Macau foi e é o paradigma do multiculturalismo, muito antes da existência do vocábulo que a aldeia global nos trouxe. O Macaense foi ao longo dos séculos o verdadeiro embaixador, portador, e usufrutuário da cultura portuguesa que soube legitimar, tornando-se o elemento conjugador, ambivalente, habitante de uma Cidade cujo sortilégio é indizível, mas cujo apelo se fixou em homens como António Aresta, inteiramente comparável a um outro homem do Norte, Manuel da Silva Mendes. Corremos o risco de entrarmos pelo plano da mitografia. Mas mesmo resistindo a ele, é imperativo reconhecer hoje o futuro daquilo que António Aresta é: uma voz fundamental para a historiografia de Macau, porque um investigador é um arqueólogo que navega nas águas da história e António Aresta é um navegante de alto mar.

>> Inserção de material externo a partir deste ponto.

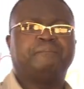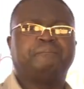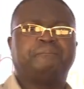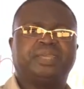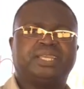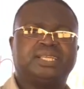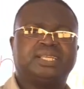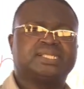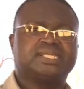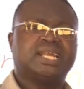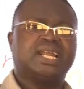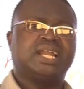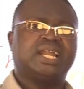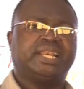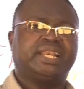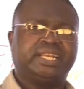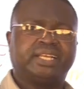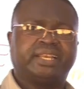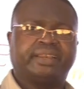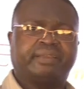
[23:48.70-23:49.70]
peas,
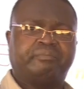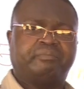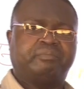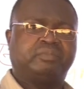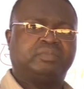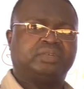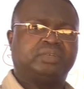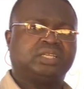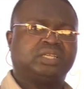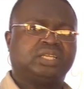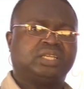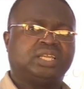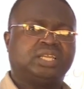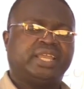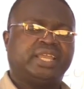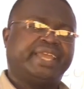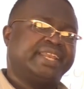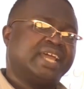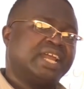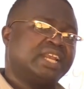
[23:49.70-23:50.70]
green gram,
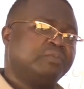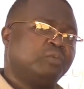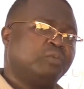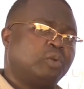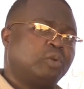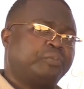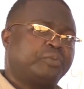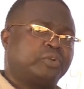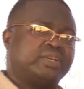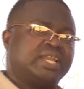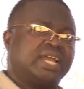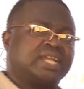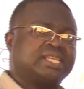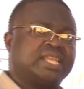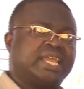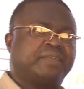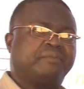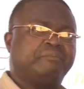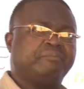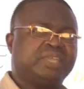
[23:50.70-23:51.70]
and animal product
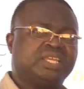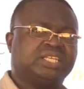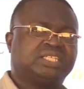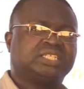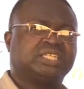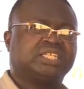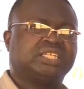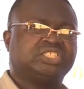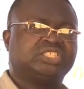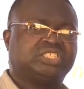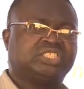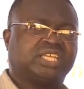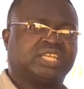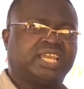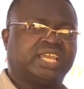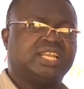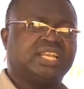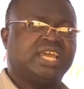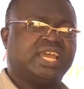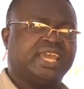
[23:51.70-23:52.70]
like meat,
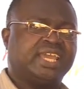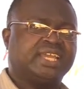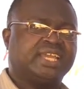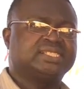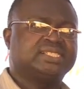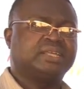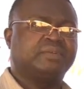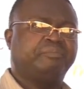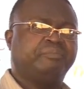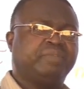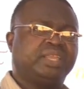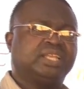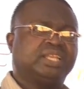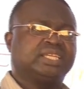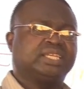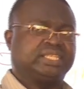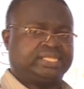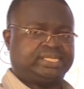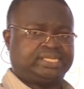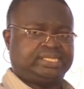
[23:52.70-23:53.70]
chicken, eggs, milk,
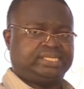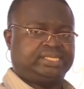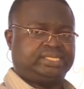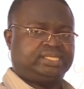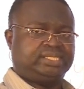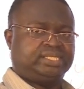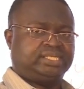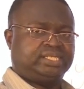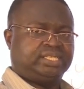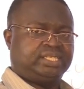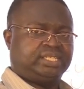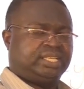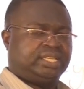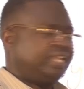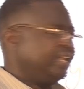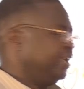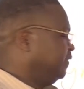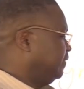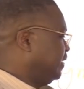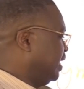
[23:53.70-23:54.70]
etc.
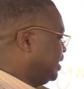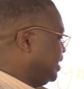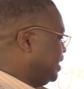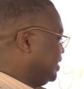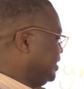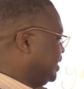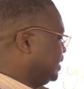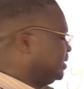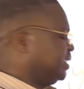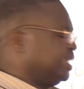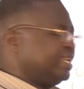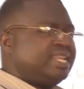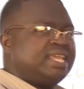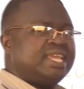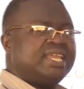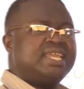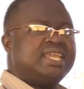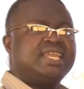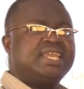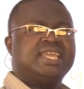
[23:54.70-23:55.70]
They are digested
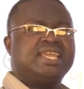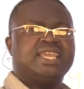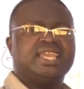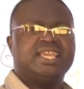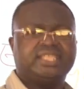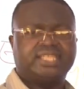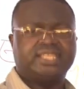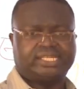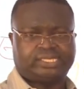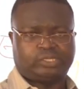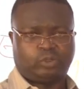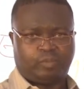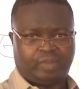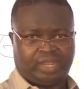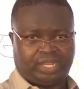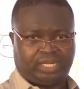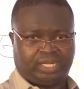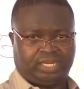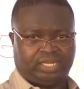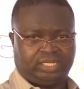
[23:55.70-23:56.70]
in the
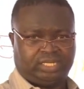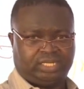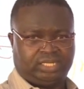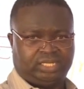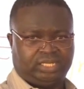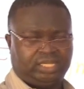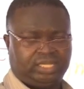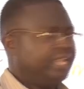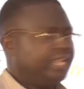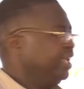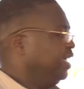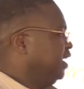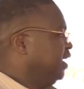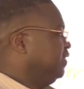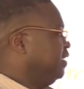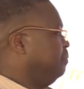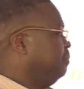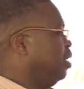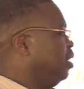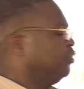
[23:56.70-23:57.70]
stomach. In
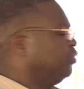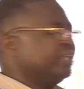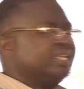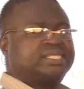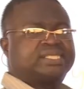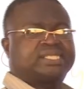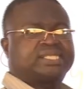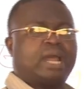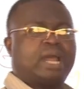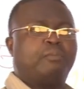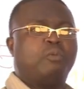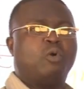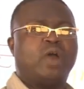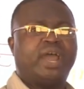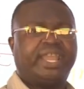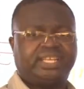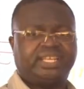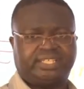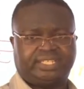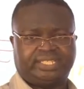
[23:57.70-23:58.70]
the mouth, it's
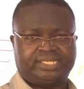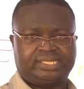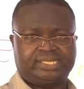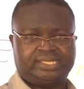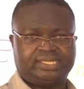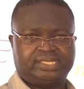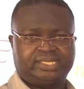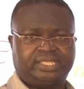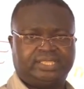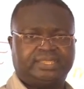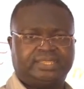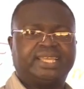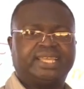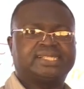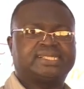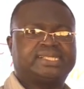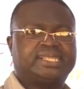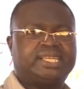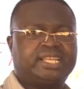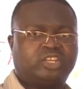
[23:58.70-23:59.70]
carbohydrates. They're
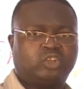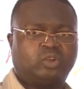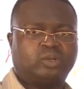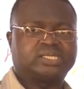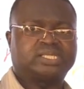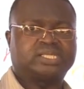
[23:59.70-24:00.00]
cereals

A obra que já realizou, e onde se patenteia um rigor e uma riqueza histórica no resultado da pesquisa, alcandora-o a um lugar superior no plano dos pesquisadores e autores da Macaulogia, não apenas na qualidade como na quantidade da obra produzida.

Assim, fazer a apresentação de uma obra de alguém como António Aresta é tarefa ingrata porque esgota a adjectivação. Porém uma obra que continuamente se desenrola constitui uma esperança do aprofundamento e enriquecimento dos saberes sobre Macau, acabando por se constituir, involuntariamente no melhor do seu próprio elogio pela intenção, pela investigação e pelo alcance desta, porque é obrigação de todos saber que se trabalha sempre sobre o Passado para o Futuro, mesmo que o primeiro usufruto seja o Presente.

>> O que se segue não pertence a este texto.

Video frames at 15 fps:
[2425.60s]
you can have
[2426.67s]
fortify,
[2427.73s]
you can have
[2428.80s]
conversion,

O meu interesse pelas culturas orientais, nomeadamente a Chinesa e a Nipónica, levam-me a acreditar que o muito está no pouco e que o maior dos elogios à obra de António Aresta não reside nestas modestas palavras, mas na certeza que tenho de que a sua obra transcenderá, em muito o devir, e será esse o maior elogio e reconhecimento para com António Aresta.

A este meu distinto amigo, resta-me humildemente dizer obrigado pela sua obra, e pelo futuro que vejo para ela, e ao Instituto Internacional de Macau, o meu aplauso pela visão de dar ao futuro a forma material neste nosso presente.